(Collected data entries)
◇ ◇ ◇ ◇ ◇

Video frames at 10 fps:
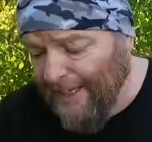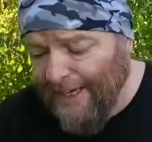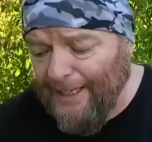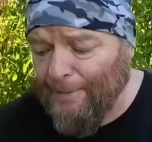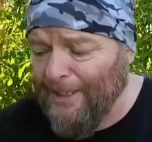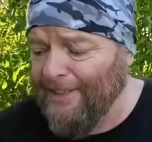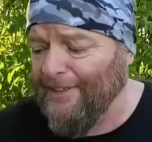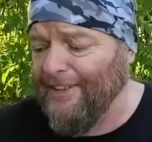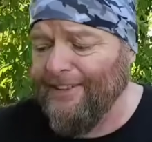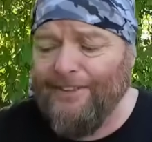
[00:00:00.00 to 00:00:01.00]
And I believe
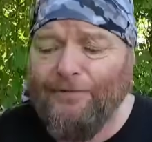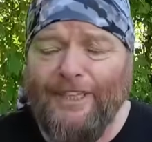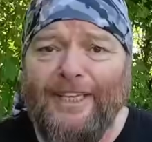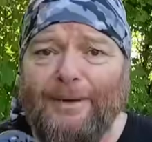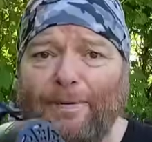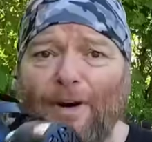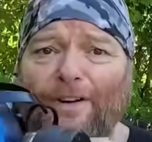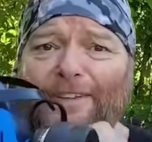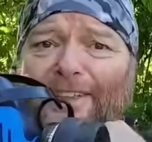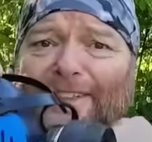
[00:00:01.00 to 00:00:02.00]
that this is really
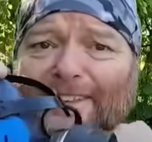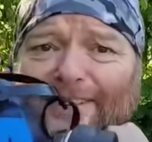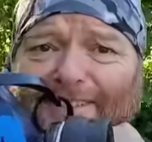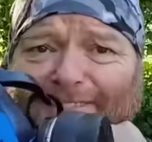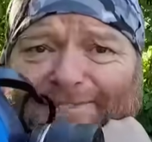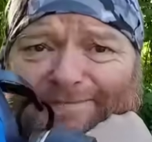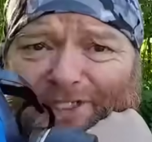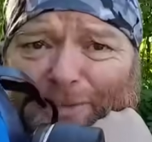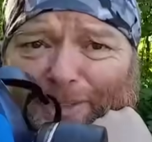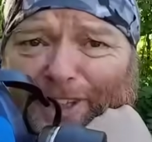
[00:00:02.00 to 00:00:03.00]
important, and this is
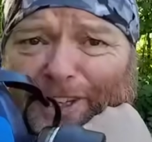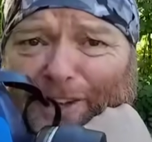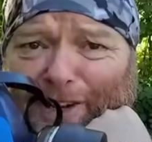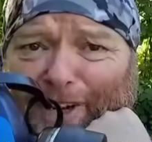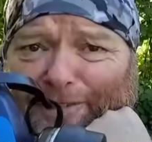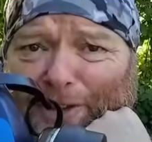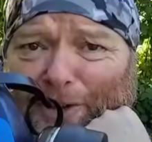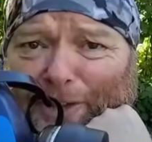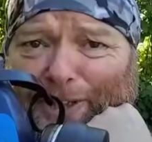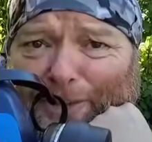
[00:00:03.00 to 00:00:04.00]
something you're going to have to
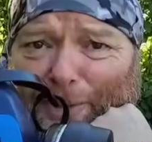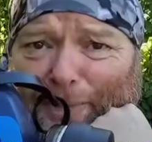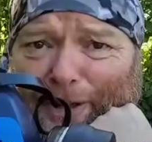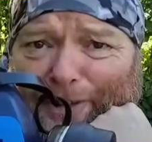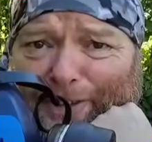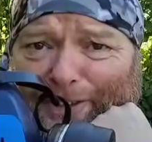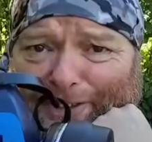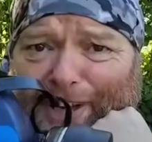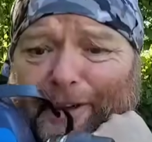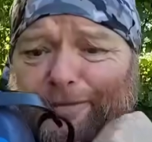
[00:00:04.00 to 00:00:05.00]
look into a bit
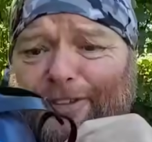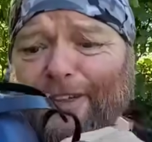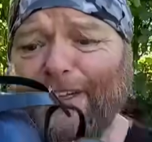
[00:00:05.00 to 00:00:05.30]
yourselves.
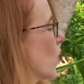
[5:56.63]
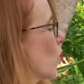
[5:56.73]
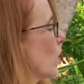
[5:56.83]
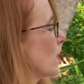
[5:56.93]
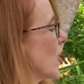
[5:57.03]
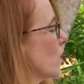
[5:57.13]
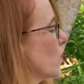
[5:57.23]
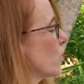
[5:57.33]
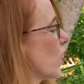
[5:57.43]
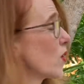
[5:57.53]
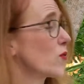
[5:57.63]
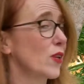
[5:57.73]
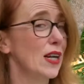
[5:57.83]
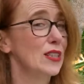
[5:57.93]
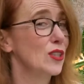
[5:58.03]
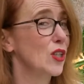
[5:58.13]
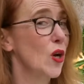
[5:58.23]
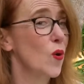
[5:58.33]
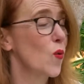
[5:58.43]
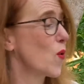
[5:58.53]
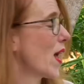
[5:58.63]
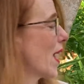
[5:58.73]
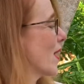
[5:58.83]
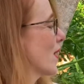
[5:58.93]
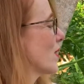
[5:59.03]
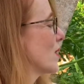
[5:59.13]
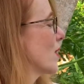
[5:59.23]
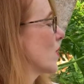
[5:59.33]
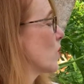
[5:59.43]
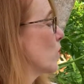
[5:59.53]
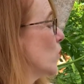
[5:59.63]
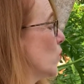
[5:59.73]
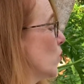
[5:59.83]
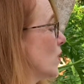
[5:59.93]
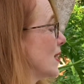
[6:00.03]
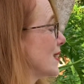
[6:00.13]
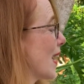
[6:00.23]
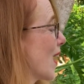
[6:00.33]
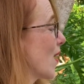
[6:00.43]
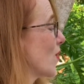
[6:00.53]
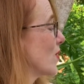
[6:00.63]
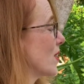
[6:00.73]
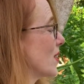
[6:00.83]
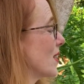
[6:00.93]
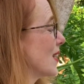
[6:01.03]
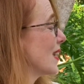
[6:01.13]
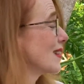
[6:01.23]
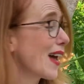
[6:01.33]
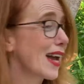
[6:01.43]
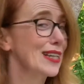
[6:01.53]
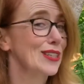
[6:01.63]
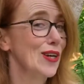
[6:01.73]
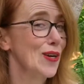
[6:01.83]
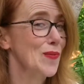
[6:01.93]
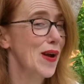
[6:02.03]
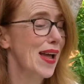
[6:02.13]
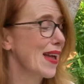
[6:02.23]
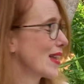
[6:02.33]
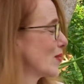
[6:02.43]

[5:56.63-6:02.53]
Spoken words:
We let the fireflies go away. The moon is out and lights our way.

◇ ◇ ◇ ◇ ◇

What is expected:
Only one stretch of the data is wanted: write out exactly the lines from the one holding "[00:00:03.00 to 00:00:04.00]" through the one holding "[5:56.63-6:02.53]", both included, without the pictures.

Answer area:
[00:00:03.00 to 00:00:04.00]
something you're going to have to
[00:00:04.00 to 00:00:05.00]
look into a bit
[00:00:05.00 to 00:00:05.30]
yourselves.
[5:56.63]
[5:56.73]
[5:56.83]
[5:56.93]
[5:57.03]
[5:57.13]
[5:57.23]
[5:57.33]
[5:57.43]
[5:57.53]
[5:57.63]
[5:57.73]
[5:57.83]
[5:57.93]
[5:58.03]
[5:58.13]
[5:58.23]
[5:58.33]
[5:58.43]
[5:58.53]
[5:58.63]
[5:58.73]
[5:58.83]
[5:58.93]
[5:59.03]
[5:59.13]
[5:59.23]
[5:59.33]
[5:59.43]
[5:59.53]
[5:59.63]
[5:59.73]
[5:59.83]
[5:59.93]
[6:00.03]
[6:00.13]
[6:00.23]
[6:00.33]
[6:00.43]
[6:00.53]
[6:00.63]
[6:00.73]
[6:00.83]
[6:00.93]
[6:01.03]
[6:01.13]
[6:01.23]
[6:01.33]
[6:01.43]
[6:01.53]
[6:01.63]
[6:01.73]
[6:01.83]
[6:01.93]
[6:02.03]
[6:02.13]
[6:02.23]
[6:02.33]
[6:02.43]

[5:56.63-6:02.53]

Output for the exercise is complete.